Working data

# # # # # # #

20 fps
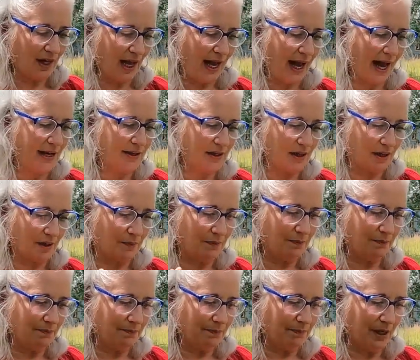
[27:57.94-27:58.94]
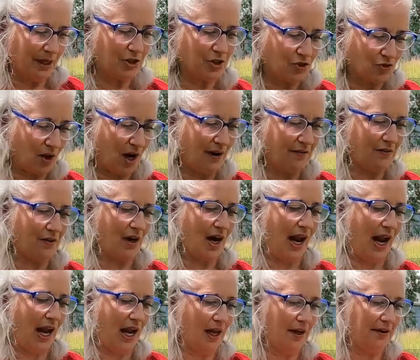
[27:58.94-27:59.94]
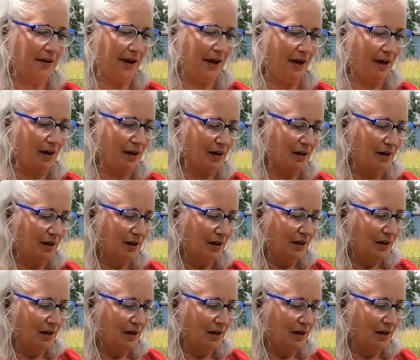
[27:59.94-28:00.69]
and a bus driver and a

# # # # # # #

Output a precise copy of the entries, leaving the images out.

20 fps
[27:57.94-27:58.94]
[27:58.94-27:59.94]
[27:59.94-28:00.69]
and a bus driver and a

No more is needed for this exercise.